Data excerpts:
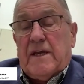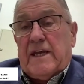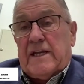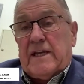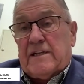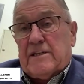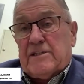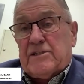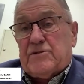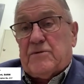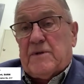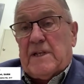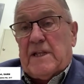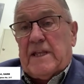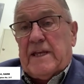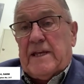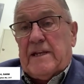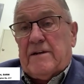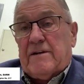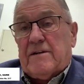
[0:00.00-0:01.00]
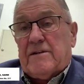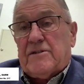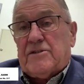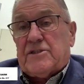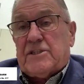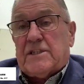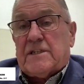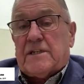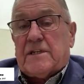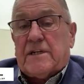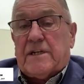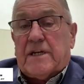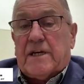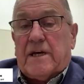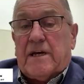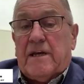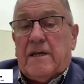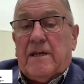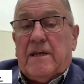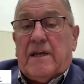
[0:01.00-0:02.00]
industry leaders and
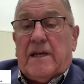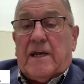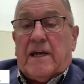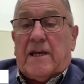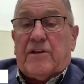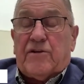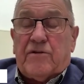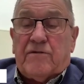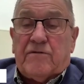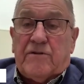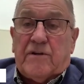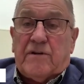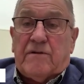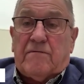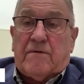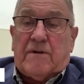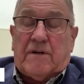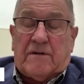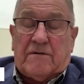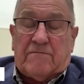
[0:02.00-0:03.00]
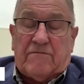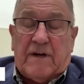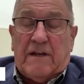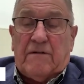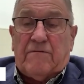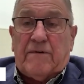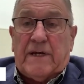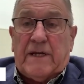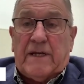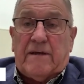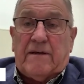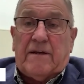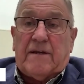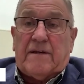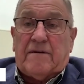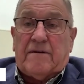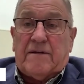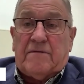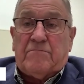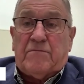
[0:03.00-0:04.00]
uh, and union or railway
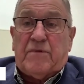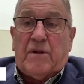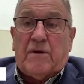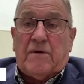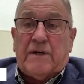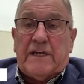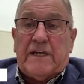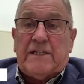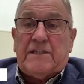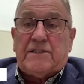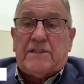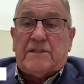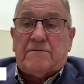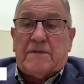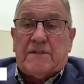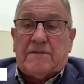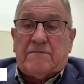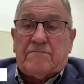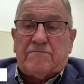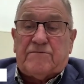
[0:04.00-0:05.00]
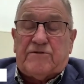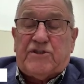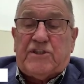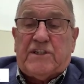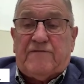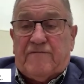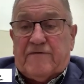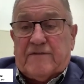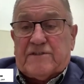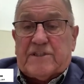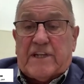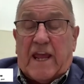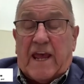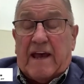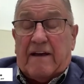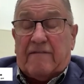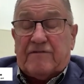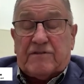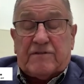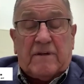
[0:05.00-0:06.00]
uh, employees and, and chief of
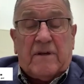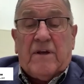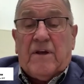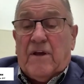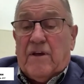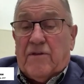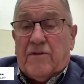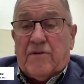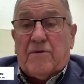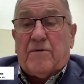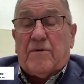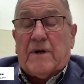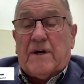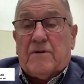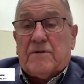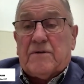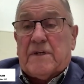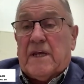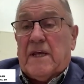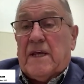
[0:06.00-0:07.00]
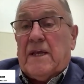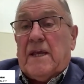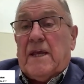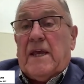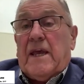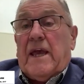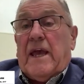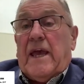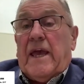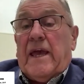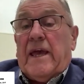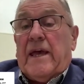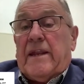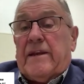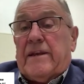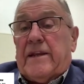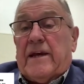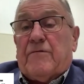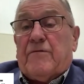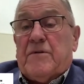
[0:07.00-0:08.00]
staffs throughout, and
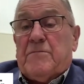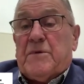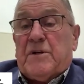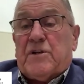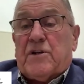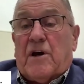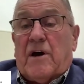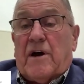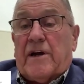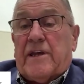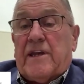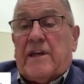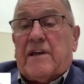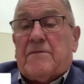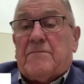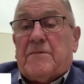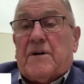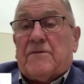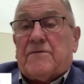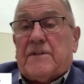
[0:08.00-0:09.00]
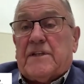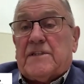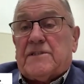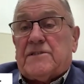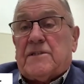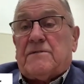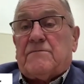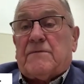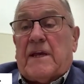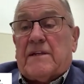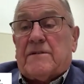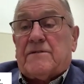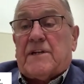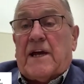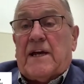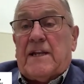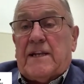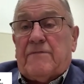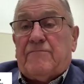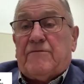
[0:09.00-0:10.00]
uh, we've been talking about this and, and
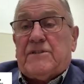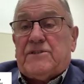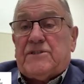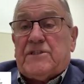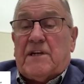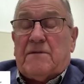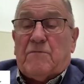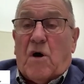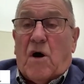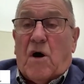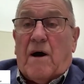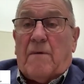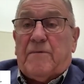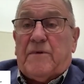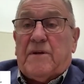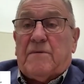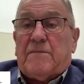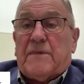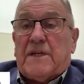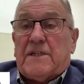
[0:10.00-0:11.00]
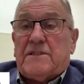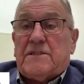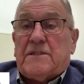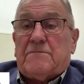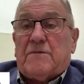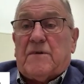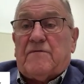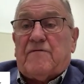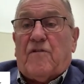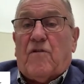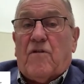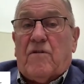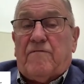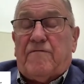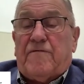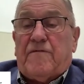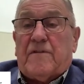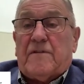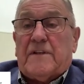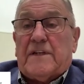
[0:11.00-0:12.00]
kind of with some optimism of
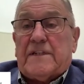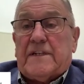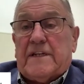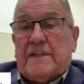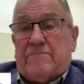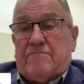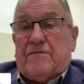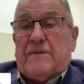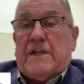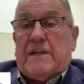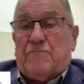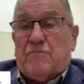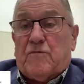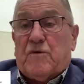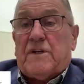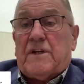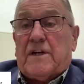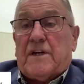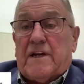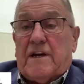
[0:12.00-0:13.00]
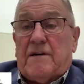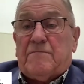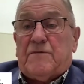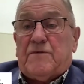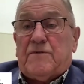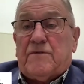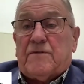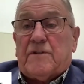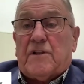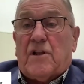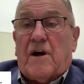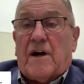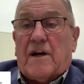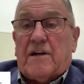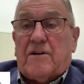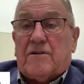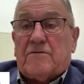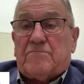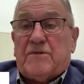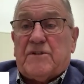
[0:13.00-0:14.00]
hopeful that it, it wouldn't have come to a
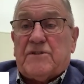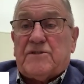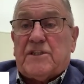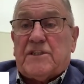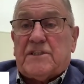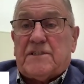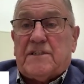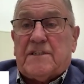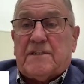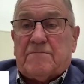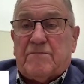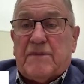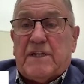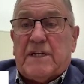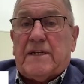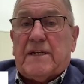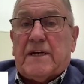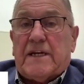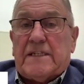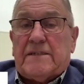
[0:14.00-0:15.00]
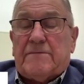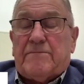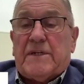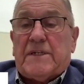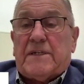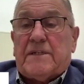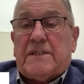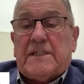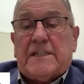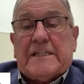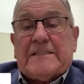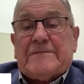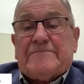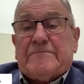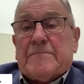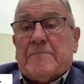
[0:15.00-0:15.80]
lockout position at midnight. But uh,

WHAT YOU NEED TO DO. Print the records above verbatim, pictures excluded.

RESPONSE AREA.
[0:00.00-0:01.00]
[0:01.00-0:02.00]
industry leaders and
[0:02.00-0:03.00]
[0:03.00-0:04.00]
uh, and union or railway
[0:04.00-0:05.00]
[0:05.00-0:06.00]
uh, employees and, and chief of
[0:06.00-0:07.00]
[0:07.00-0:08.00]
staffs throughout, and
[0:08.00-0:09.00]
[0:09.00-0:10.00]
uh, we've been talking about this and, and
[0:10.00-0:11.00]
[0:11.00-0:12.00]
kind of with some optimism of
[0:12.00-0:13.00]
[0:13.00-0:14.00]
hopeful that it, it wouldn't have come to a
[0:14.00-0:15.00]
[0:15.00-0:15.80]
lockout position at midnight. But uh,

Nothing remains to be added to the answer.